Pontianak (Antaranews Kalbar) - Wakil Ketua Umum Gabungan Pengusaha Kelapa Sawit Indonesia (Gapki), Kalbar, Susanto mengatakan adanya perang dagang dua kekuatan utama ekonomi dunia, Amerika Serikat dan Tiongkok memberikan peluang besar ekspor minyak sawit mentah (CPO/crude palm oil) Kalbar ke Tiongkok.
"Tiongkok telah memberikan tarif bea masuk sebesar 25 persen untuk produk kedelai AS, termasuk minyak nabati. Itu bisa menjadi peluang kita untuk mengisi produk-produk yang saling dikenakan pajak tinggi di kedua negara itu. Yang sudah pasti akan kena imbas positif adalah CPO kita, karena Tiongkok membatasi impor minyak nabati dari Amerika Serikat," ujarnya di Pontianak, Senin.
Dengan peluang yang ada tersebut, tambahnya, juga semakin memperbesar volume ekspor komoditas CPO Indonesia ke negeri tirai bambu itu.
"Setidaknya hal ini yang diyakini para pengusaha kelapa sawit Indonesia," kata dia.
Susanto yang juga CEO perkebunan Sinar Mas Group Wilayah Kalbar ini menyebut, minyak kedelai adalah saingan kuat terhadap CPO yang berasal dari kelapa sawit.
CPO adalah pengganti minyak kedelai, lanjutnya, untuk itu, pengenaan tarif baru terhadap komoditas itu akan memicu naiknya impor Tiongkok terhadap minyak sawit.
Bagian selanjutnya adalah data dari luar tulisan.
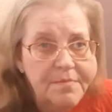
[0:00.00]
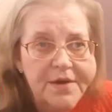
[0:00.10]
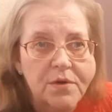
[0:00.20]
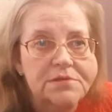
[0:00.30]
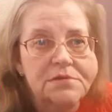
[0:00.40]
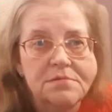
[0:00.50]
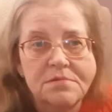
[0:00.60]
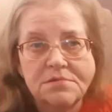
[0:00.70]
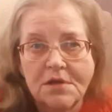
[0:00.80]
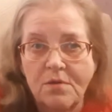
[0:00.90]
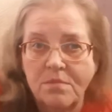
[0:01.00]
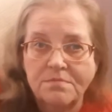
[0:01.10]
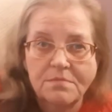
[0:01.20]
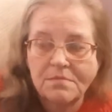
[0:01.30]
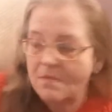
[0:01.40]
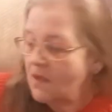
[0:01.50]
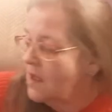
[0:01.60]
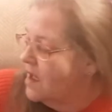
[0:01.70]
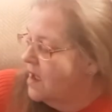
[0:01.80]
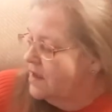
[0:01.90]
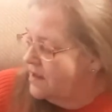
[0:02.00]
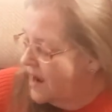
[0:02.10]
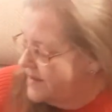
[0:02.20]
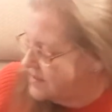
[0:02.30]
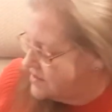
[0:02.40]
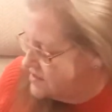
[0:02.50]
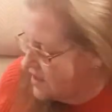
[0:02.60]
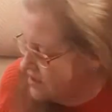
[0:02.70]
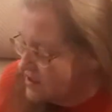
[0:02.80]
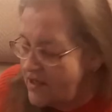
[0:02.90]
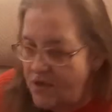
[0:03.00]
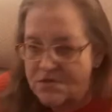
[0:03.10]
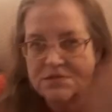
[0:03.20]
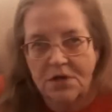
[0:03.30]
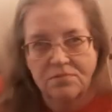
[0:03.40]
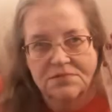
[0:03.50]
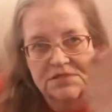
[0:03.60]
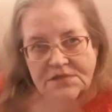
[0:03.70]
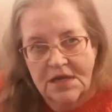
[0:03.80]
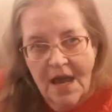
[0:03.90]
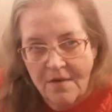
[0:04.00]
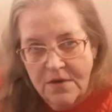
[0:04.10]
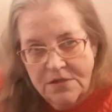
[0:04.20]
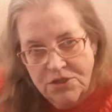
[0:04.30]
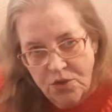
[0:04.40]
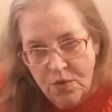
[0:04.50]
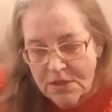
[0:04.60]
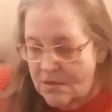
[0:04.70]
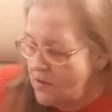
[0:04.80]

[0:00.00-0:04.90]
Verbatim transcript: big ones. So, I guess it's because I just don't sit down and do it.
Indonesia adalah salah satu produsen terbesar minyak sawit dunia.
"Kendati demikian, selama ini pun, Tiongkok sudah menjadi importir CPO terbesar nomor satu dari Indonesia. Nilai impor kelapa sawit Tiongkok dari Indonesia dalam beberapa tahun terakhir mengalami kenaikan secara signifikan," jelas dia.
Ia memaparkan bahwa pada akhir tahun lalu impor kelapa sawit Tiongkok dari Indonesia mencapai 3,73 juta ton, naik dibanding 2016 sebanyak 3,23 juta ton.
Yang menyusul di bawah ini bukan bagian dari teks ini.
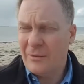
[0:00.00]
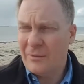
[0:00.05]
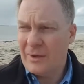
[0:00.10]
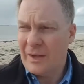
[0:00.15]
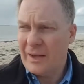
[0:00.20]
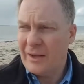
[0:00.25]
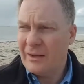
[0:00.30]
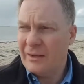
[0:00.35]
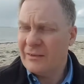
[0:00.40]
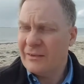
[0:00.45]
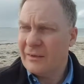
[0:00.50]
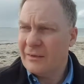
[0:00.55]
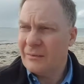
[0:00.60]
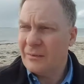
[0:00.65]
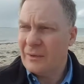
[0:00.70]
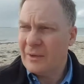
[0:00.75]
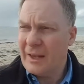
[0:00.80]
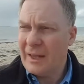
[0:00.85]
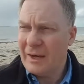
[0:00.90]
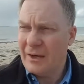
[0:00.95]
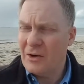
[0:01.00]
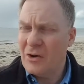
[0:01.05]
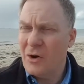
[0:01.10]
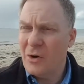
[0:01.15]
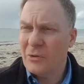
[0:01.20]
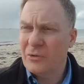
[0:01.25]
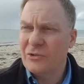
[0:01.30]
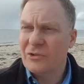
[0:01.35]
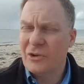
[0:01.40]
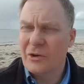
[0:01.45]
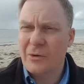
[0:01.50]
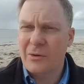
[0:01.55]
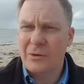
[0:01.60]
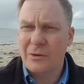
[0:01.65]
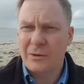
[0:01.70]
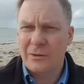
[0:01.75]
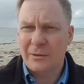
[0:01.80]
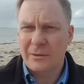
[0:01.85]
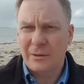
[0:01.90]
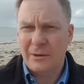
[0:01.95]
of ours have had an old
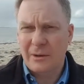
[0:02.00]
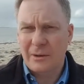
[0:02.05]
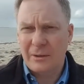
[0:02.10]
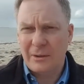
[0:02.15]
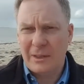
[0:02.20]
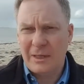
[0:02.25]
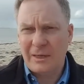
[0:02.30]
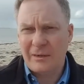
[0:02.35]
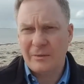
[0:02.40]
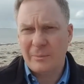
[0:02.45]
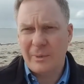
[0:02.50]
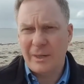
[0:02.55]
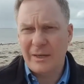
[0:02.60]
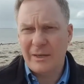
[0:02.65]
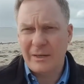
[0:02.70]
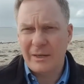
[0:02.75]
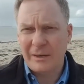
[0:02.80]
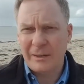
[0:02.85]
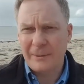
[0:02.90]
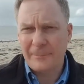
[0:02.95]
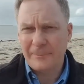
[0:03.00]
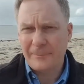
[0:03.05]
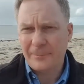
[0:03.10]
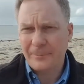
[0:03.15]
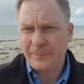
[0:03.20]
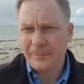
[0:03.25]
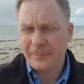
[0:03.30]
dog last Monday,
Pihaknya menyakini ekspor minyak sawit ke Tiongkok memang akan meningkat volumenya secara besar-besaran, namun untuk harga globalnya masih sulit diprediksi. Pasalnya, saat ini, pasar CPO Indonesia masih terbatas pada negara-negara tertentu saja.
Untuk memperluas pasar, Indonesia menghadapi perang dagang dengan para produsen minyak nabati trutama negara-negata Uni Eropa.
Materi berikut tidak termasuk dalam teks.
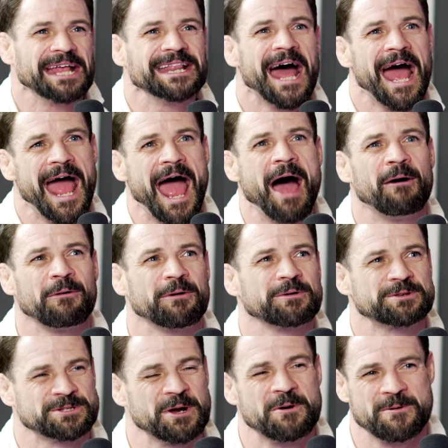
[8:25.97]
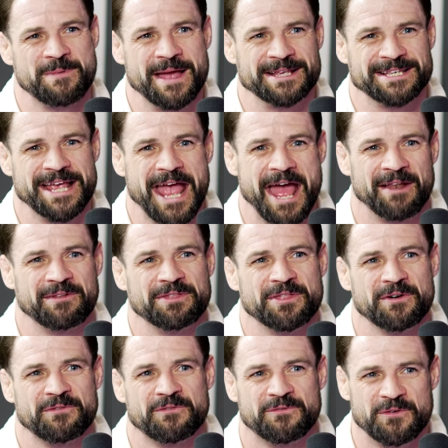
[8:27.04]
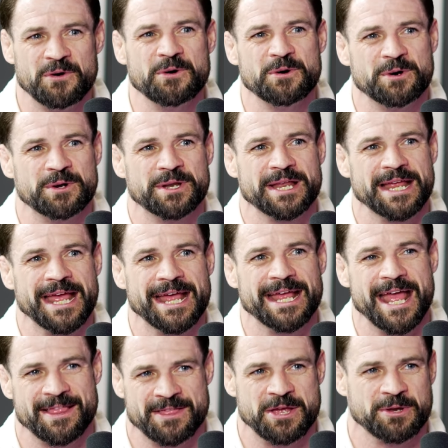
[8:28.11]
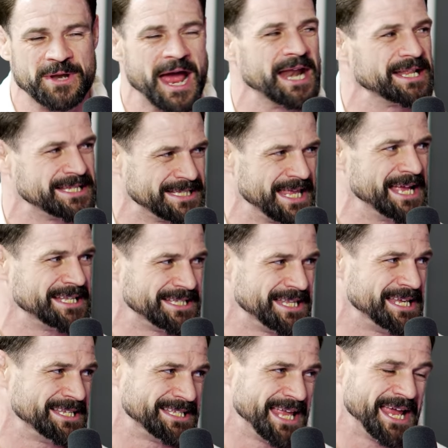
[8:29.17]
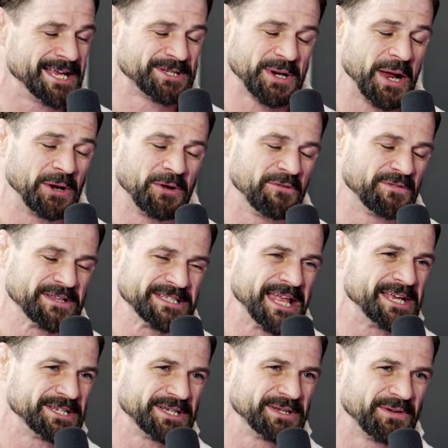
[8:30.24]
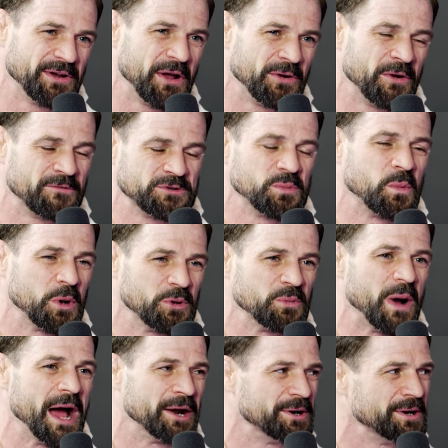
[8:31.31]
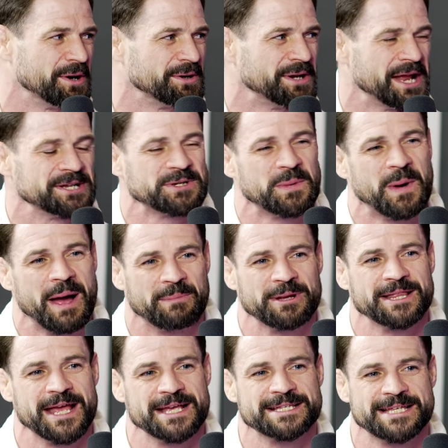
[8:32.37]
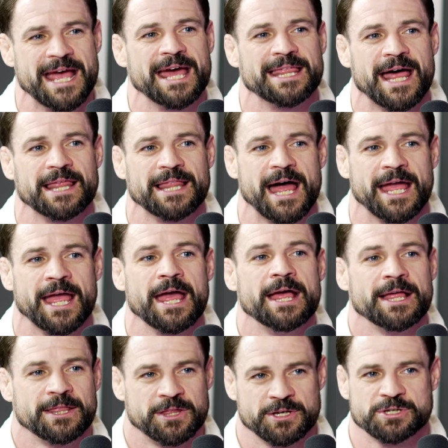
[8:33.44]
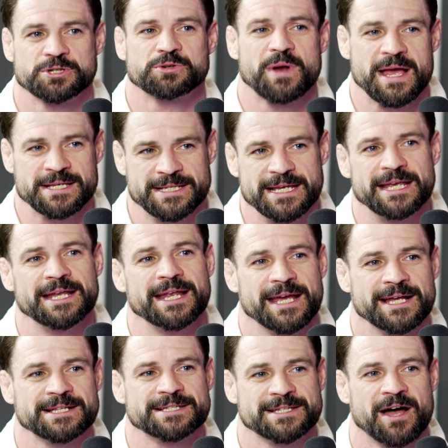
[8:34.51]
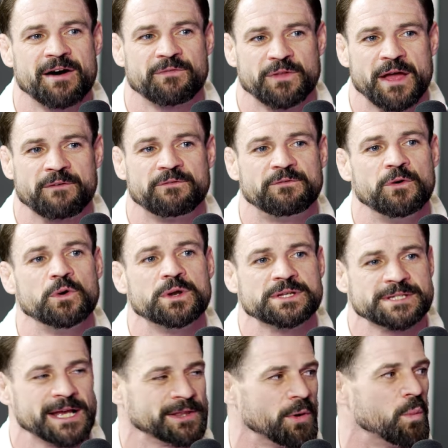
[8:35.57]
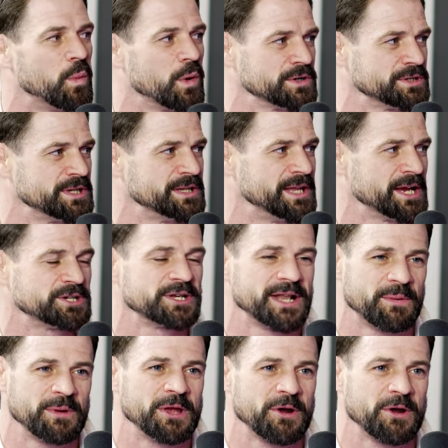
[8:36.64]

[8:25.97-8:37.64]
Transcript: Yeah, in that hour is so amazing, and the food in, in the United States these days, or I don't know if it's nation, I don't know if it's worldwide or, or nationwide, but they say that like the stress eating and stuff, like food is like the worst addiction that we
"Produk CPO kita masih dihambat habis-habisan untuk masuk ke Eropa. Sementara di berbagai forum, sawit kita terus dijelek-jelekkan dan dikampanyekan dengan jahat," katanya.
Hal itu, menurut dia, berdampak pada terbatasnya ekspor CPO ke negara-negara Eropa.
"Tentu kita terus melakukan protes terhadap kampanye hitam dan taktik dagang Eropa ini," kata dia.
Padahal, tambahnya, CPO adalah komoditas paling efisien secara luasan lahan dibanding dengan produksinya, apalagi dibandingkan dengan minyak nabati dari Eropa.
"Tak heran sawit terus dituding sebagai pangkal deforestisasi, kerusakan lingkungan dan isu-isu negatif lainnya. Padahal dalam beberapa tahun terakhir, tuduhan-tuduhan tersebut mulai dimentahkan oleh Indonesia dengan penerapan berbagai standar bagi perusahaan perkebunan kelapa sawit," kata dia.